La vida no contesta las preguntas que formulas, pero esconde las respuestas que deberías buscar.

viernes, 27 de julio de 2012

- El final.

- ¿A qué te refieres?

- El tiempo pasa, un segundo muere para dar paso al siguiente. Una persona aparece en tu vida y otra se va. Una mala acción borra la buena que hiciste anteriormente. El frío da paso al calor y viceversa. El tiempo pasa, inexorable, con cada tic-tac del reloj. Un día el reloj de cada uno comienza a andar y en algún momento está destinado a pararse. Y entre medias... lo que hay entre medias lo llenamos de cosas: lo llenamos de esperanzas, de sueños, lo intentamos llenar de alegrías y de buenos momentos, aunque siempre se nos cuelen malos. Lo llenamos de gente, lo llenamos de... ¿De qué? De un millón de cosas que, como nuestro propio tiempo, aparecen y desaparecen sin más. Un día estás bien, al siguiente mal. Un día la primvera es hermosa, al siguiente te da alergia. Un día la nieve es juego y otro es un problema.

- ¿Qué tiene que ver? Eso no es importante. Nada.

- Vacío. Tu tiempo entre tiempos está, en realidad, vacío. Un vacío que duele de sólo pensar que está ahí. Un vacío que ya no se llena con nada, desde que tu última esperanza se desvaneció como el humo, se te deslizó entre las manos como el agua. Miras las gotas en tus manos preguntándote si serás capaz de unirlas de nuevo, si a partir de ese poco podrás reconstruir el todo, si sólo porque siguen ahí esas gotas sigue la esperanza de volver a tener el agua en tus manos. Cuando empiezas a sentir el vacío intentas aferrarte a esa vana esperanza, pero pronto pasas a la desesperación. Y luego, a la nada. No hay nada que puedas controlar y que llene ese vacío, ¿no es  cierto? No hay manera de que deje de estar ahí.  Ah, si, lo controlas, cierto. Suprimes el dolor convirtiéndote en un autómata que no hace nada excepto lo que debe hacer o lo que le mantenga la cabeza ocupada.

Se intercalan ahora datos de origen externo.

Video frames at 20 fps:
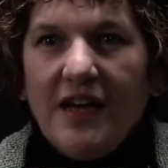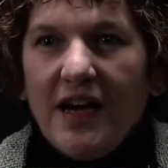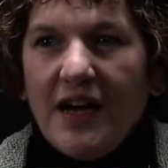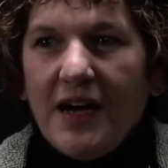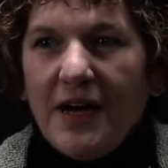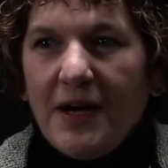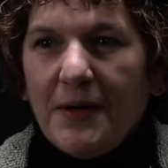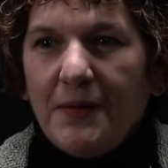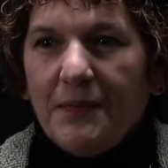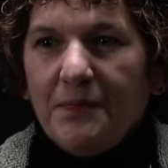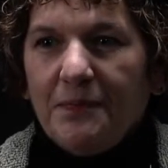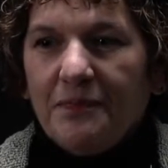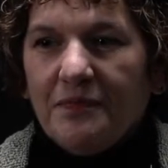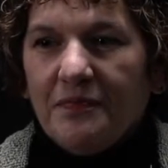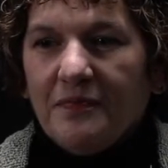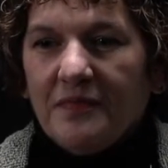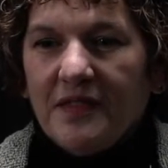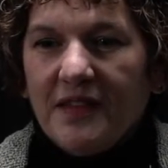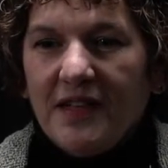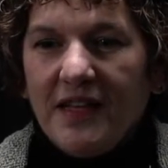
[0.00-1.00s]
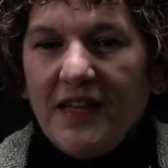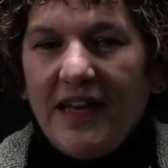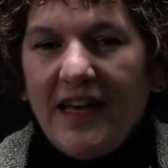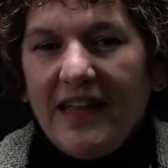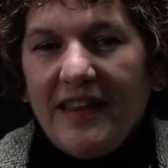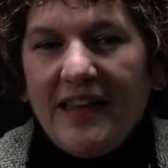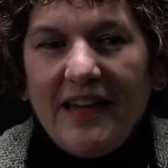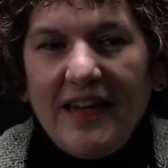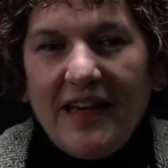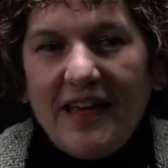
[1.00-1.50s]
And
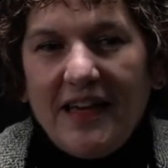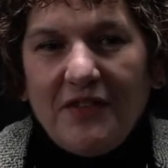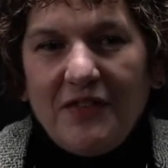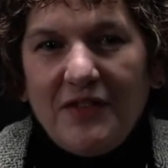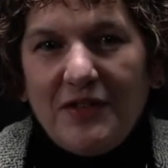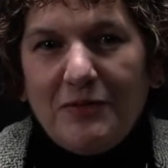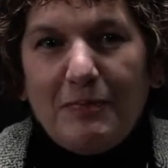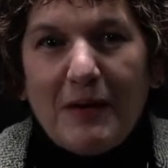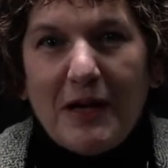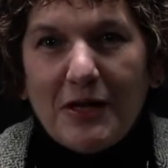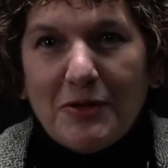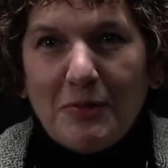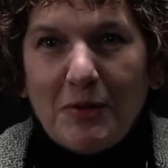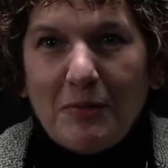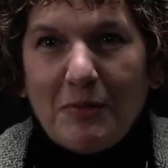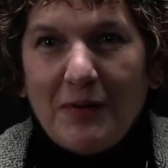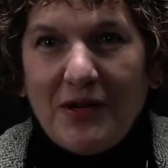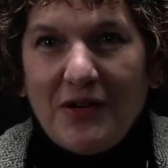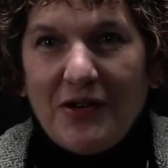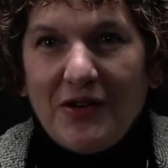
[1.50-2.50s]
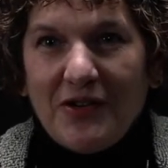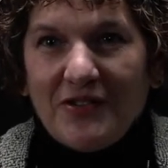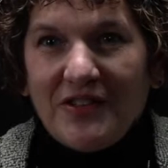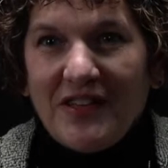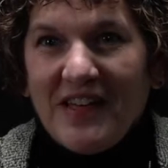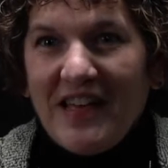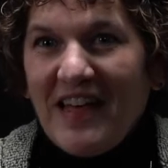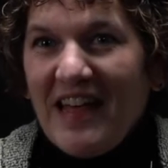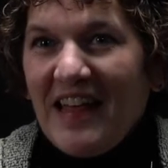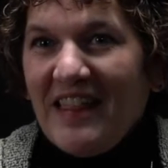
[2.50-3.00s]
then I have these basketball
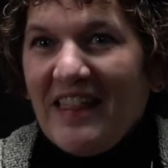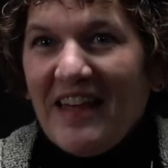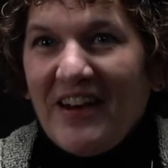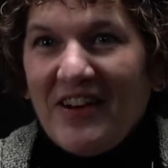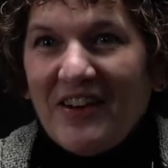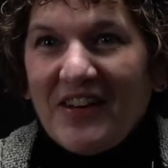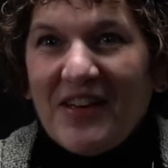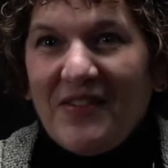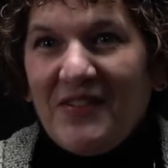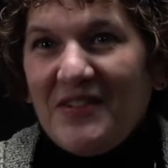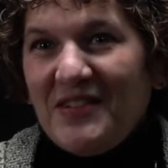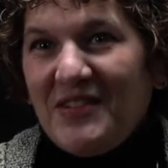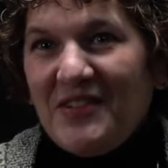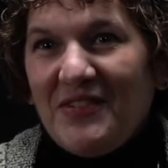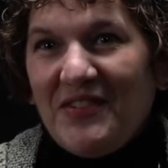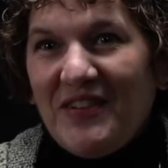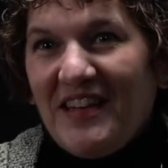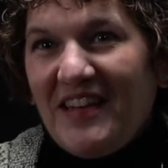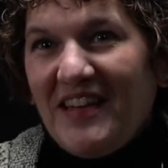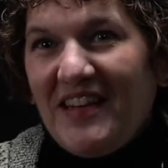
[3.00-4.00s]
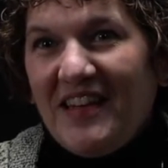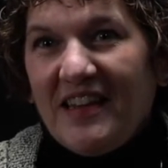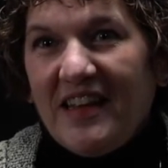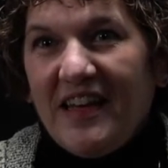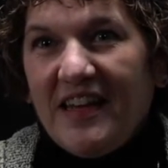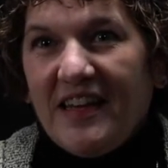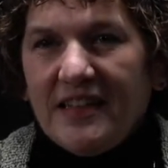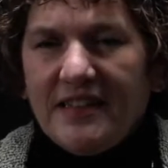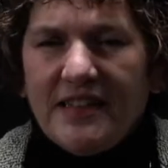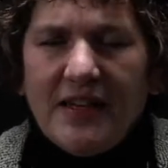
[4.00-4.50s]
players that are coming to me
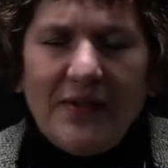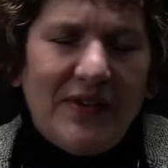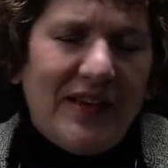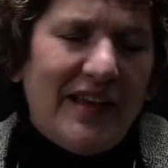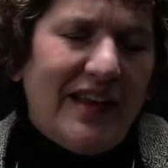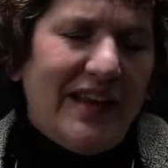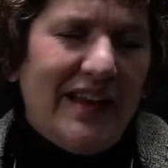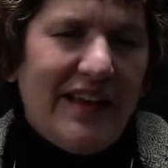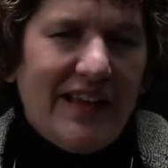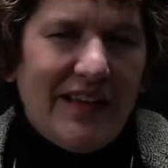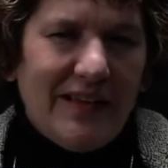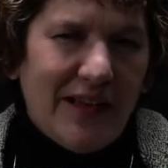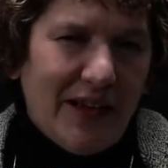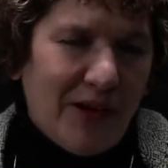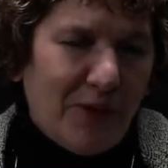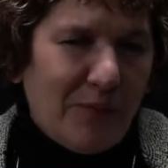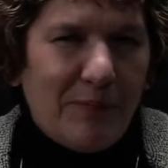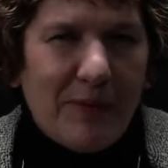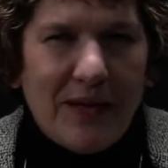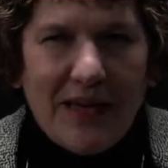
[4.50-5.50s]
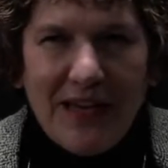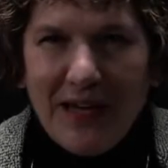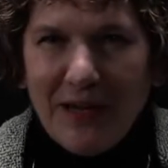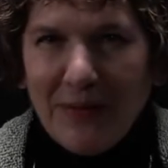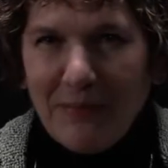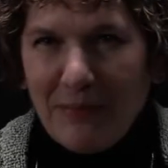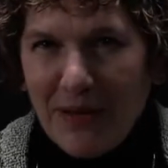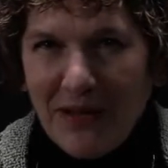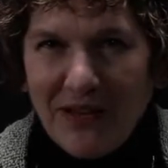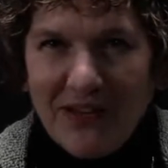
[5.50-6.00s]
like, Debbie, I need help paying
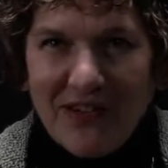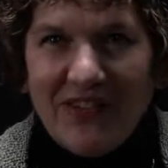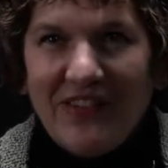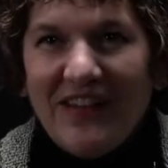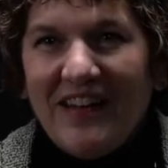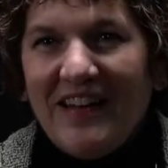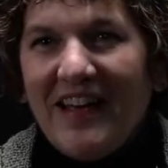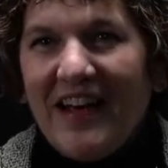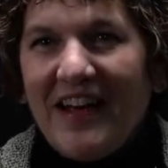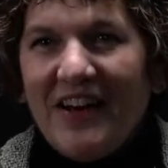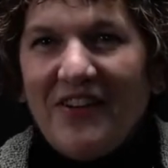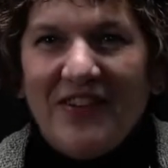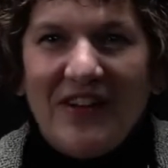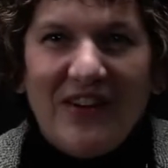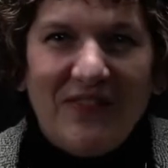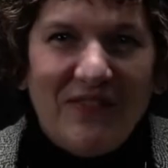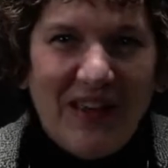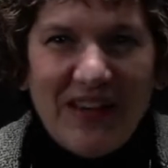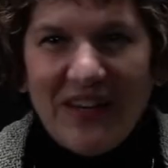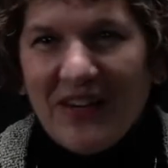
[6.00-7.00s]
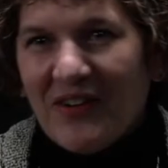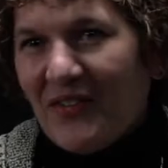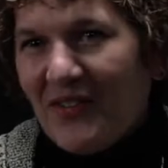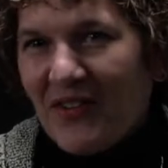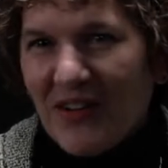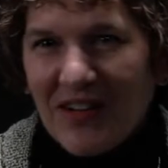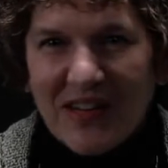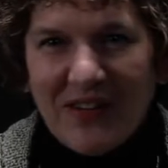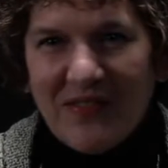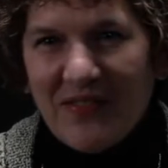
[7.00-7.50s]
a bill, and how do I make it
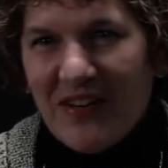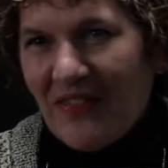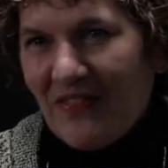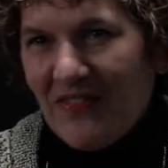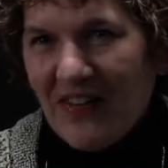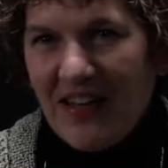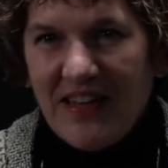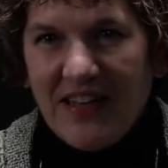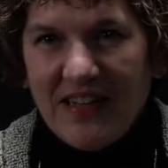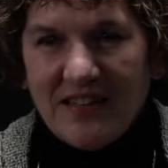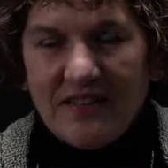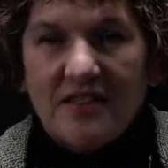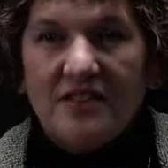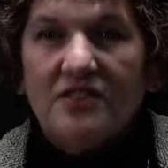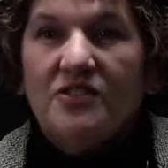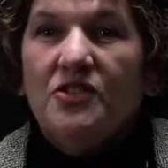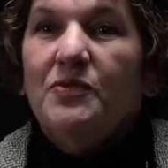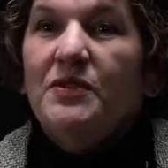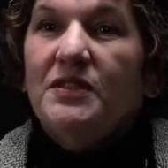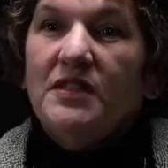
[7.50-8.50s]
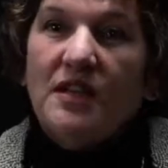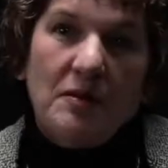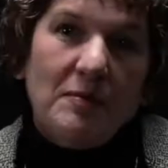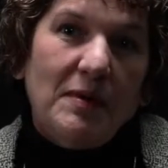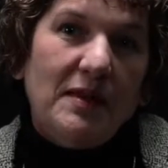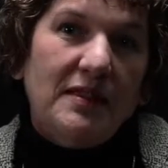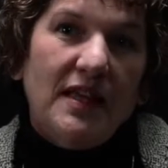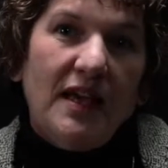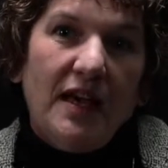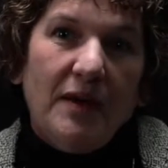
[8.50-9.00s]
work in my finances? So we talk
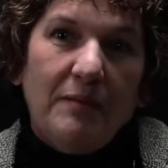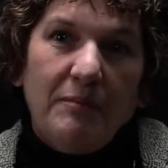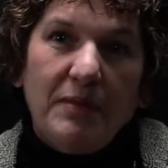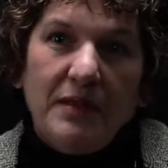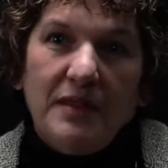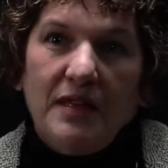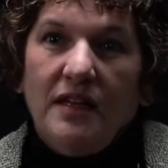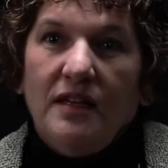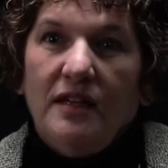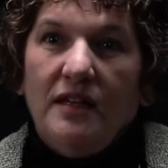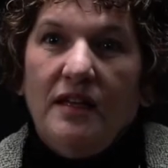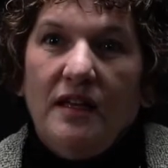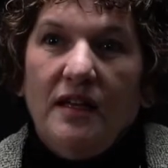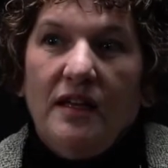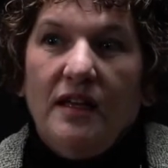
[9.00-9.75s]
about that, but then,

Evitas pensar, evitas moverte, evitas ser alguien. Huyes, porque no puedes enfrentarte a ello, no puedes ganar. No tienes armas, sólo tienes argumentos... y el vacío los succiona cada vez como si los estuvieras tirando al retrete. Y es así, porque no lograrás llenar ese vacío con culpabilidad, ni con ira. No lo llenarás con la compasión ni la preocupación de los demás. Puedes intentarlo, pero sabes tan bien como yo que no lo conseguirás.

- No es verdad. Nada de eso lo es. Todo se acaba. El dolor muere, se va.

- Si, muere. Todo se va.... Mírate. ¿Qué se siente? ¿Qué se siente al ver que todo se derrumba a tu alrededor? Las cosas no son lo que eran y tampoco lo que parecían. Tus problemas no son dignos de mención comparados con los verdaderos problemas de la gente que te rodea.Oh, sí. Tienes una visión distorsionada de lo que te rodea, y ni siquiera sabes qué pensar. ¿sigues dándole vueltas a todo? Intentas parar, ¿no? Pero es difícil. Necesitas una justificación para todo ese dolor, pero no la encuentras. Todas tus razones te llevan a un sentimiento peor que el anterior: si es por esto es que soy egoísta, si es por aquello es que soy estúpido... De verdad, no sé cómo puedes aguantarlo.  Llevas muchas noches sin poder dormir, te he oído llorar y sé que esperabas que alguien apareciera para abrazarte. Lo escuché en tu cabeza, lo leí en tus ojos. La soledad lo hace más grande, ¿lo notas? Todas las formas de soledad que conoces, por pequeña que sea la sensación, se hace más fuerte cuando ya no puedes disimular el agujero en tu pecho que causa el vacío. Es como un círculo: la nada alimenta la soledad, y la soledad alimenta a la nada.

- ...

 - ¿No tienes nada más que decir? Bien. Lo que has dicho es suficiente. Tu destino es esa rueda, ese círculo. Soledad y Nada. El tuyo y el de todos los demás. Lo sabes, todos lo saben aunque hagan de todo por no verlo.  Y ahora es tu turno para abrir los ojos a esa realidad, por eso he venido. Ven conmigo. Ya no hay nada que te retenga aquí.

>> Tenías razón: Nada es verdad. Nada es importante.Todo muere.